Whether a library is designing a building or a program, the first premise of designing for impact is figuring out what impact you’re trying to make and how you’re going to assess whether that impact is occurring. One of the most common buzzwords in librarianship today is “outcomes, not outputs.” In other words, measuring not quantitative metrics of what libraries do, such as circulation or visits, but what impact those activities have on the lives of their patrons.
However, determining how to measure outcomes can be a challenge. To help its grantees, and by extension other libraries, measure their impact in an effective and comparable way, the Bill & Melinda Gates Foundation’s Global Libraries initiative has come up with a set of common indicators and a methodology for measuring them. LJ caught up with Jeremy Paley, associate program officer of Global Libraries, to find out more.
“We know it’s a big change from the historical way of measuring,” Paley says.

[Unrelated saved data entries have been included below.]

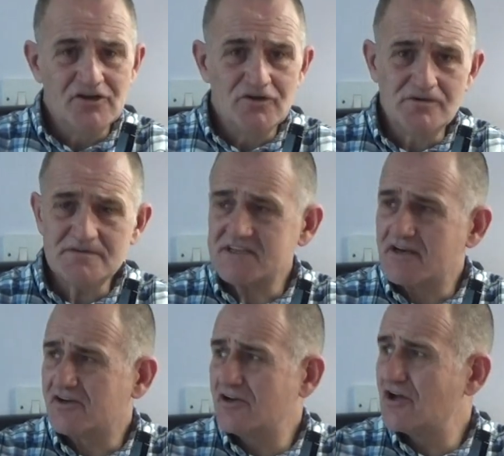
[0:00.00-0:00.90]
Also,
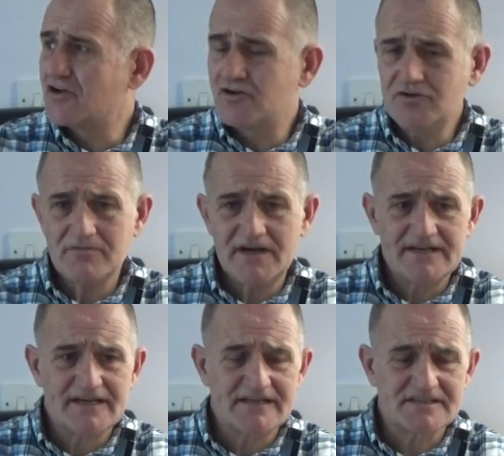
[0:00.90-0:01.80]
a good way
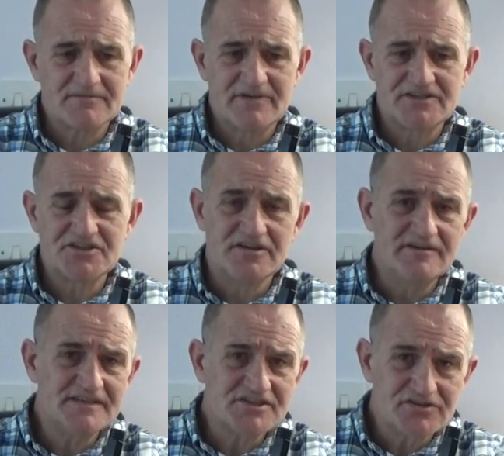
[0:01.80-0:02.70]
to get someone to shoot
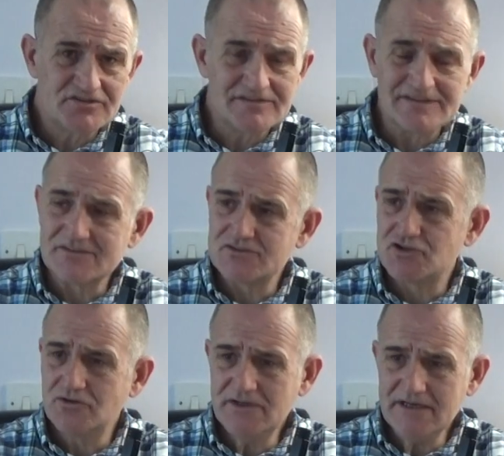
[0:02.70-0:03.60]
is
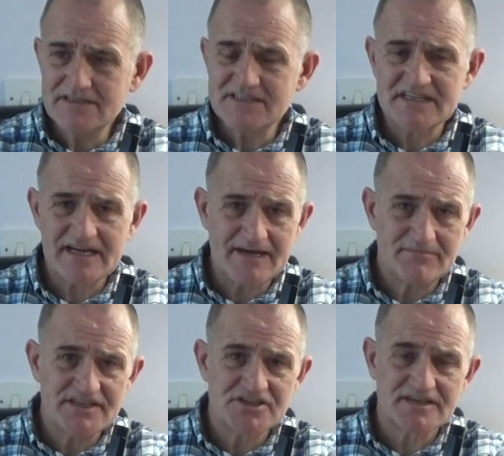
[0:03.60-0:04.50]
join an
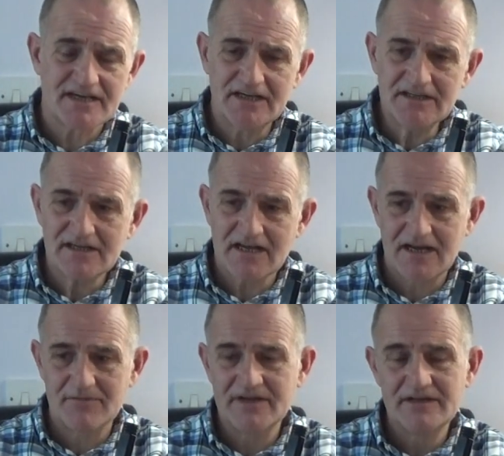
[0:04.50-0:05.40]
established gun club,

Paley advises libraries to start by measuring outcomes of one program rather than all offerings.
“At the most fundamental level, it’s about surveying your users,” Paley says. “A lot of libraries are already surveying those users; it could be about changing the questions to be about outcomes and perceptions of changes in lives.”
To design an appropriate survey, “it’s a question of examining your service and asking, ‘What is its goal?’ Sometimes you have to peel back the layers of history to get at that goal,” Paley says.
Driving design
To use outcomes measurement to drive design, it is often necessary to survey more than once and to look at answers in combination—as well, of course, as asking the right questions.

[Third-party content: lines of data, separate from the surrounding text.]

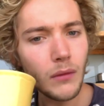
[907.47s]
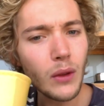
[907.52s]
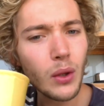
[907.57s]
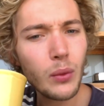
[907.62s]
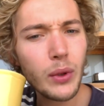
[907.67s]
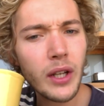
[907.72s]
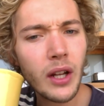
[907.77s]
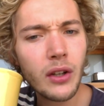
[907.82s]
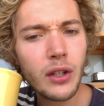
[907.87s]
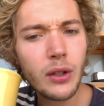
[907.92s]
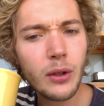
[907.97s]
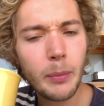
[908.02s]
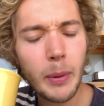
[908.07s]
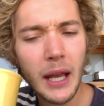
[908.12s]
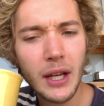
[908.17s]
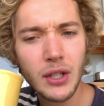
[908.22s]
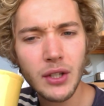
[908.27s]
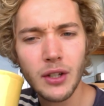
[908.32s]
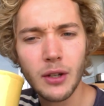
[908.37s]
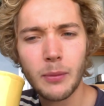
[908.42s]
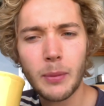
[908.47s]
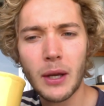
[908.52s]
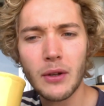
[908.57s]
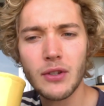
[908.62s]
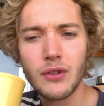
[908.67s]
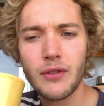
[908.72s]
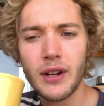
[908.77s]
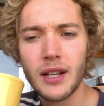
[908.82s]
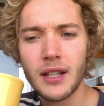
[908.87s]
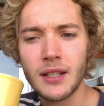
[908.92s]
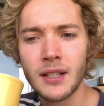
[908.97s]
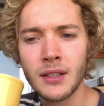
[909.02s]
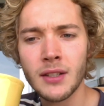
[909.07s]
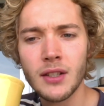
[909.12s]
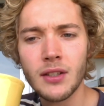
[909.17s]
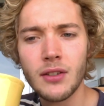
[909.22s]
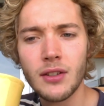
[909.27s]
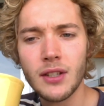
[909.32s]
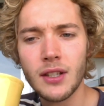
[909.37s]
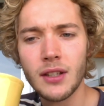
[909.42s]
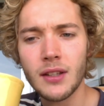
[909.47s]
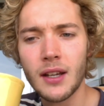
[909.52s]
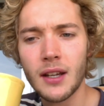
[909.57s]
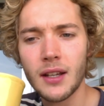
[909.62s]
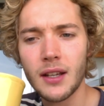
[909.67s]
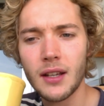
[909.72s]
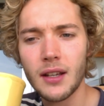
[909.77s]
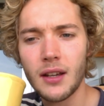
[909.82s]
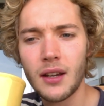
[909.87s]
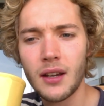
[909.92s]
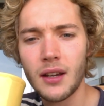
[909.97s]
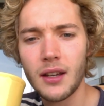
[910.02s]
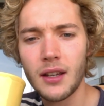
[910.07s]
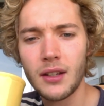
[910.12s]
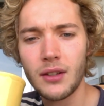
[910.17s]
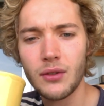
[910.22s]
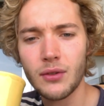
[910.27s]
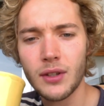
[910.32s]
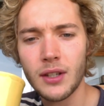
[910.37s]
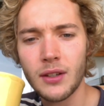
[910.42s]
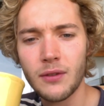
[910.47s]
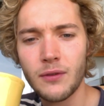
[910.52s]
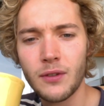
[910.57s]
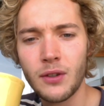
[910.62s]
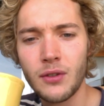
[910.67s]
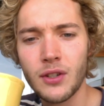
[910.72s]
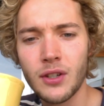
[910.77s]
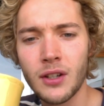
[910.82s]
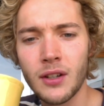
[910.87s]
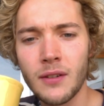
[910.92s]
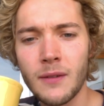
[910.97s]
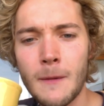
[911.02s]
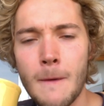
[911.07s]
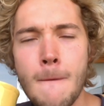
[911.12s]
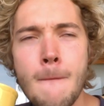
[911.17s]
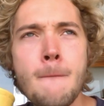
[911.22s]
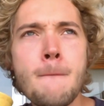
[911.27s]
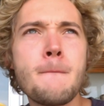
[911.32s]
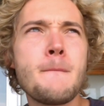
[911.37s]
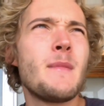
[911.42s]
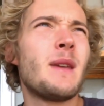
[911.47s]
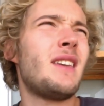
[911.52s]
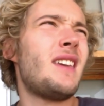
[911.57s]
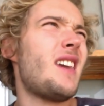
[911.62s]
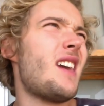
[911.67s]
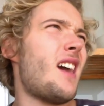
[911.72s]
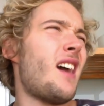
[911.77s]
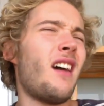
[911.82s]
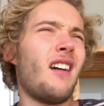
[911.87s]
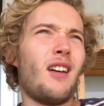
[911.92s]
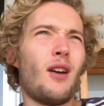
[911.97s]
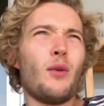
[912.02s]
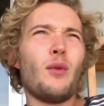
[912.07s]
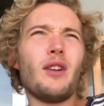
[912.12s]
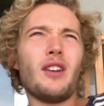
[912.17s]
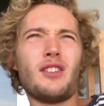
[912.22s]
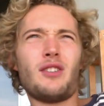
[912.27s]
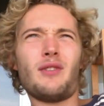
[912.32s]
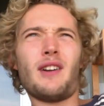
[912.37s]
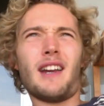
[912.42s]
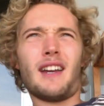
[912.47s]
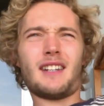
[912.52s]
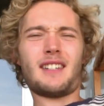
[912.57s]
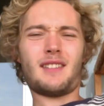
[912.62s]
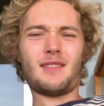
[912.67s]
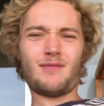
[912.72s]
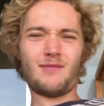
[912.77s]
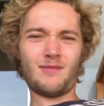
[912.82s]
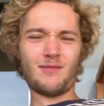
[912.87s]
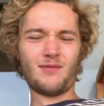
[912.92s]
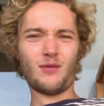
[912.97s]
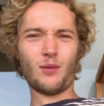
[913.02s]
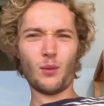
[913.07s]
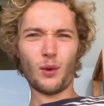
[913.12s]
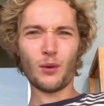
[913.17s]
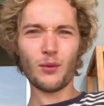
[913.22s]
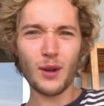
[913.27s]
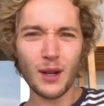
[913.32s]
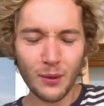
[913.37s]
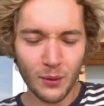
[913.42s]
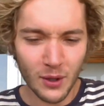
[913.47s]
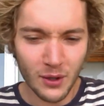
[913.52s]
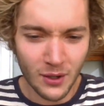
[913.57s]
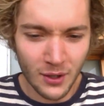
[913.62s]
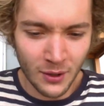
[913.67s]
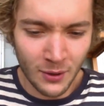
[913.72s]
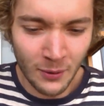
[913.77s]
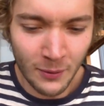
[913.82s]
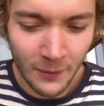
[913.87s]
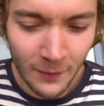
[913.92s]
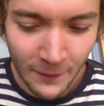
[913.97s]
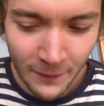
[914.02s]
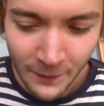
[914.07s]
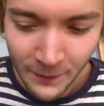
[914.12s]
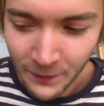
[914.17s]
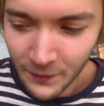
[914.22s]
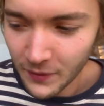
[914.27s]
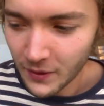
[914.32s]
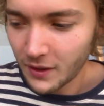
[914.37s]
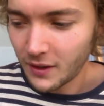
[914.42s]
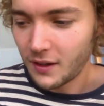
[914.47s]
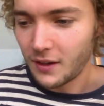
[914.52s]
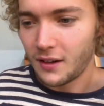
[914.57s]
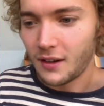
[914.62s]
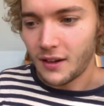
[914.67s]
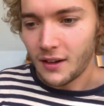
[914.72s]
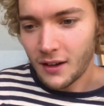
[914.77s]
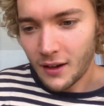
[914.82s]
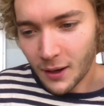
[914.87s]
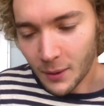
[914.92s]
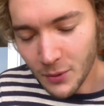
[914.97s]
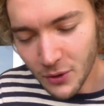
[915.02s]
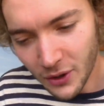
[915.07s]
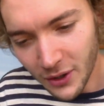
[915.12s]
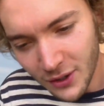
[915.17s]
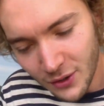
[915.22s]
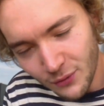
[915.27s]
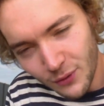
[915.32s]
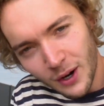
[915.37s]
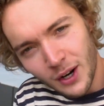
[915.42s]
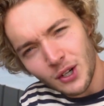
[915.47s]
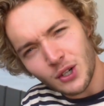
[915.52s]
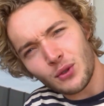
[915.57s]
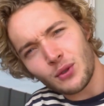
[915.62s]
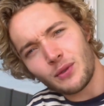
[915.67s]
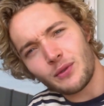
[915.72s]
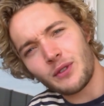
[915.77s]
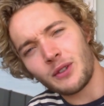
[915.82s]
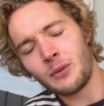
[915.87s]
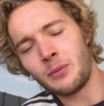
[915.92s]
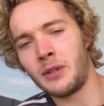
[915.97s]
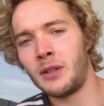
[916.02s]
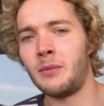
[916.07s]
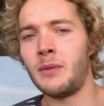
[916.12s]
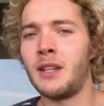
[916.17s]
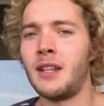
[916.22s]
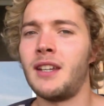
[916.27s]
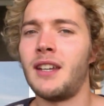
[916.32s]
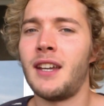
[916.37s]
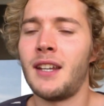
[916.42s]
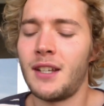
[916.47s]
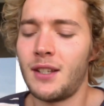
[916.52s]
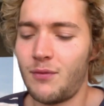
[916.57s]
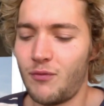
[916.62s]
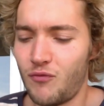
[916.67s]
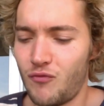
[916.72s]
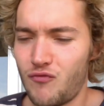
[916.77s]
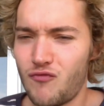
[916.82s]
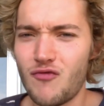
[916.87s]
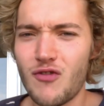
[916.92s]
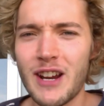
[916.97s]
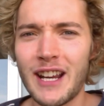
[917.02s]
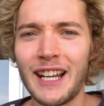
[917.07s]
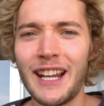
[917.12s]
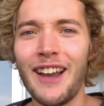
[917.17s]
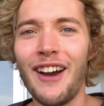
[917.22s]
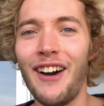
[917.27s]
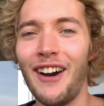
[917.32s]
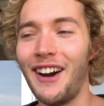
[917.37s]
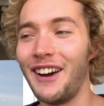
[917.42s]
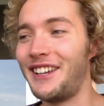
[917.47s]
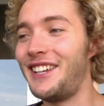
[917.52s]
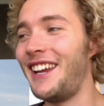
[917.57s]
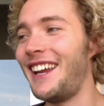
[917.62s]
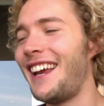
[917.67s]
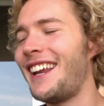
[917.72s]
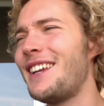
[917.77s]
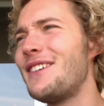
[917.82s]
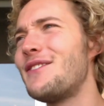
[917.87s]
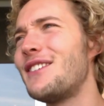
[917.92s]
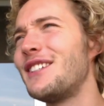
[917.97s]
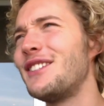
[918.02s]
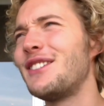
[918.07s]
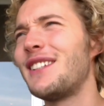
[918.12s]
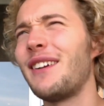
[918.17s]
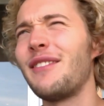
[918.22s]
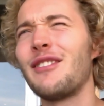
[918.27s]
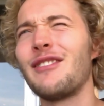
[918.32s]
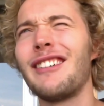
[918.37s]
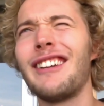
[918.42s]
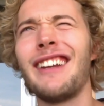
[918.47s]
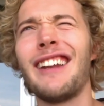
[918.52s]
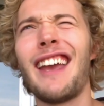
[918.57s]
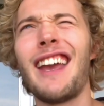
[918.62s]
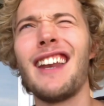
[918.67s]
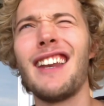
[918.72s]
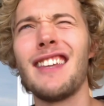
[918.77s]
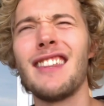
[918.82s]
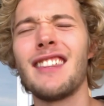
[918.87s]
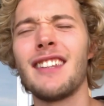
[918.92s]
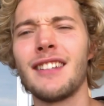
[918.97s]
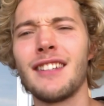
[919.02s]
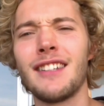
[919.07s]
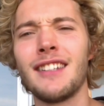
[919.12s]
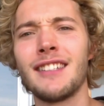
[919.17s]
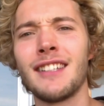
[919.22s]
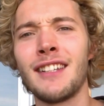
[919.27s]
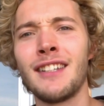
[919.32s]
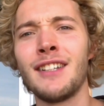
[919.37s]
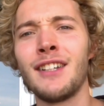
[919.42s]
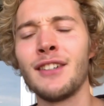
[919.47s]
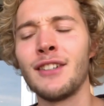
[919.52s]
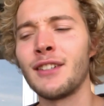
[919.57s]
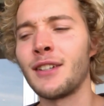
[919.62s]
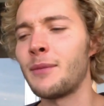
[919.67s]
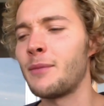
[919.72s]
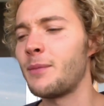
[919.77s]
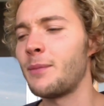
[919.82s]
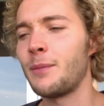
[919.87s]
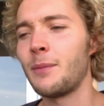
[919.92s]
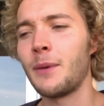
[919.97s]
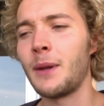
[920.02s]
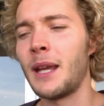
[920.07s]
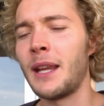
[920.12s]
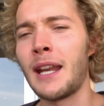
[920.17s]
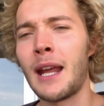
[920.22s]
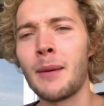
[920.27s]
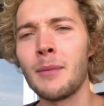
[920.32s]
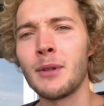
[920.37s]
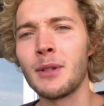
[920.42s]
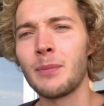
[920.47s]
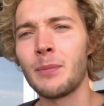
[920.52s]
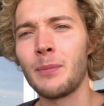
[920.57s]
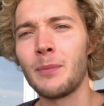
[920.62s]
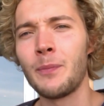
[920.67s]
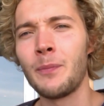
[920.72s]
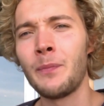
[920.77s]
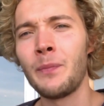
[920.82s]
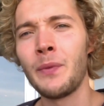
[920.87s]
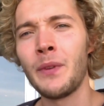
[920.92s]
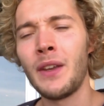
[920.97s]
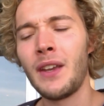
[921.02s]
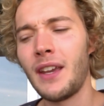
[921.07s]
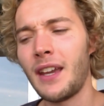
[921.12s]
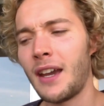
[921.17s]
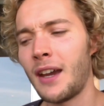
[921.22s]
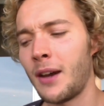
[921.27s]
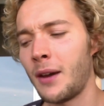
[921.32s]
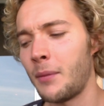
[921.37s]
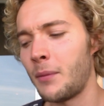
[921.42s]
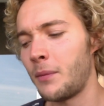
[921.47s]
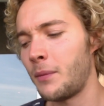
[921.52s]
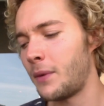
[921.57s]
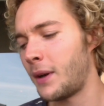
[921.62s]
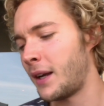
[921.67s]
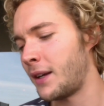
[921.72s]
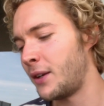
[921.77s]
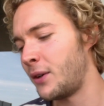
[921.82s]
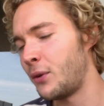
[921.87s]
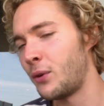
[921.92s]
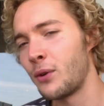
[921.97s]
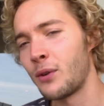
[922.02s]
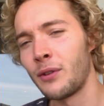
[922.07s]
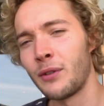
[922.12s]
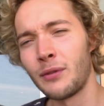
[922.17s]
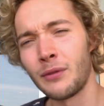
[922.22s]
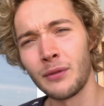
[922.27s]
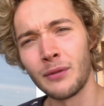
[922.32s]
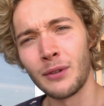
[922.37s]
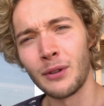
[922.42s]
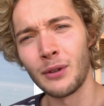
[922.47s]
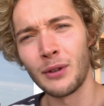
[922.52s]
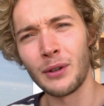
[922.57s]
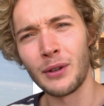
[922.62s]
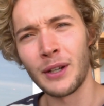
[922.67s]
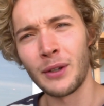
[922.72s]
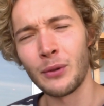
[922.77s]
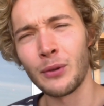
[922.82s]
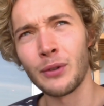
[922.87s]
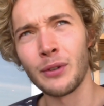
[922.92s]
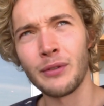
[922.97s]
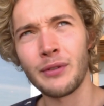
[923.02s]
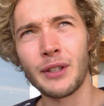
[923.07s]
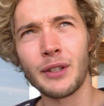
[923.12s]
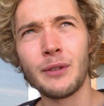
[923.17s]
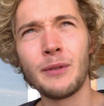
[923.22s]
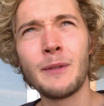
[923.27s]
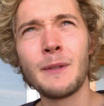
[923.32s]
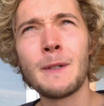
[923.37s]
We know you're passionate about directing. Do you see that in your near future? Yeah, I want to direct. Really want to. I'm trying to write a short film at the minute, and it's really hard. Anyone who's ever written anything that is any good, I'm enamoured, and in awe of you.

For example, Paley tells LJ, “in our grant in Lithuania there was an example of design for impact that impressed me,” he recalls. The library was doing extensive training for staff on new information technologies with the goal that the staff would in turn train users. But while staff skills were on the rise, user skills weren’t changing. The library realized it needed to provide training on how to teach as well as on the content itself. “Then they saw the needle move,” Paley explains. “Measuring these things can make a big impact on how you design your program as long as you’re measuring the right indicator linked to the outcome you’re trying to achieve.”
Once a library has gathered the data, Paley says, there will often be multiple possible responses. But it doesn’t matter which the library tries first. “You just kind of do something, and then it’s about measuring iteratively,” Paley says. “You don’t see the measurement as a one-time thing.”
A tool for IMPACT
For its own grantees, the Gates Foundation has developed a sample of 41 indicators (plus another 53 optional ones) that “have been vetted by people around the world as generally meaningful for advocacy and for adjusting the program.” They focus on seven common issue areas—digital inclusion, culture and leisure, education, communication, economic development, health, and government and governance—and translate to just 20 survey questions.

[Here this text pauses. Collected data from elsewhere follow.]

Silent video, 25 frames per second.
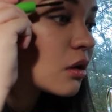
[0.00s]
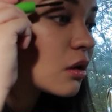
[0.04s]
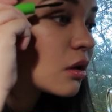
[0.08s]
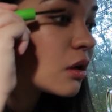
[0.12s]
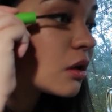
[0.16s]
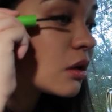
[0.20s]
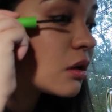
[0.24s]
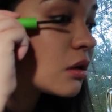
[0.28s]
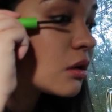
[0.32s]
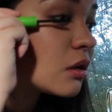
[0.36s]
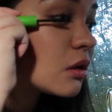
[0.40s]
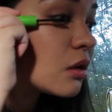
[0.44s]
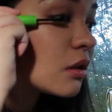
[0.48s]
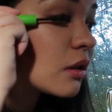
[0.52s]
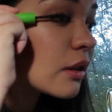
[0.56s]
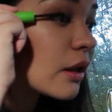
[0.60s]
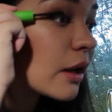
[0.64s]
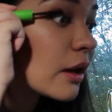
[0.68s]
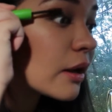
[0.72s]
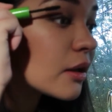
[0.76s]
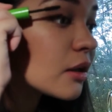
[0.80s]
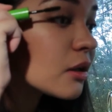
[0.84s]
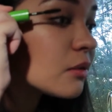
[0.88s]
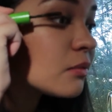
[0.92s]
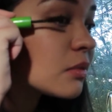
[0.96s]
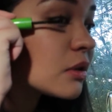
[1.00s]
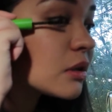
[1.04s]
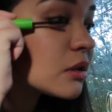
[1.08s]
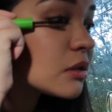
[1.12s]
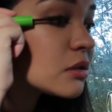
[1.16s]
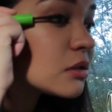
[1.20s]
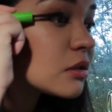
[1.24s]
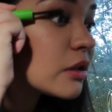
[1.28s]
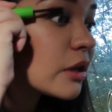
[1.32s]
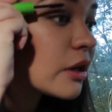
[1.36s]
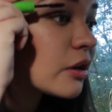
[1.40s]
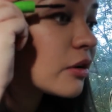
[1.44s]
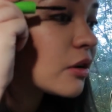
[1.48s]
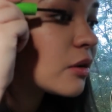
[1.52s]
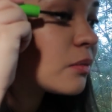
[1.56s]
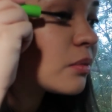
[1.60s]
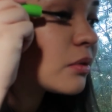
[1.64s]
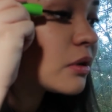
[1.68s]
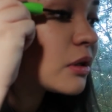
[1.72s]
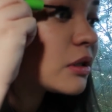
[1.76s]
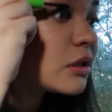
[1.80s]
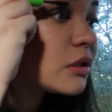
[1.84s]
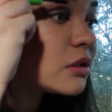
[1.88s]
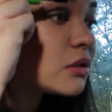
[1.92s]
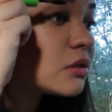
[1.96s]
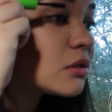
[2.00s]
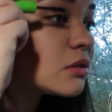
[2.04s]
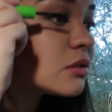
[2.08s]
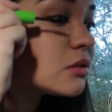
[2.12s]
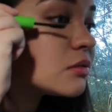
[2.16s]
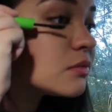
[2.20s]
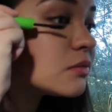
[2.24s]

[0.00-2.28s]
And that can be a scary place.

“We’ve made a compromise to make it possible to adopt a system like this,” Paley explains. The indicators look for contribution, not attribution. In other words, they measure whether the library is one of the causes of improvements in the lives of library users, not whether (or how much) the library is directly or solely responsible.
The foundation’s indicators are not only available to its grantees. Global Libraries has worked with the University of Washington to develop them into the IMPACT survey tool, Chris Jowaisas, Senior program officer at the foundation, tells LJ. The survey is open in beta mode and available for free to public libraries at impactsurvey.org. So far, about 100 libraries have signed up.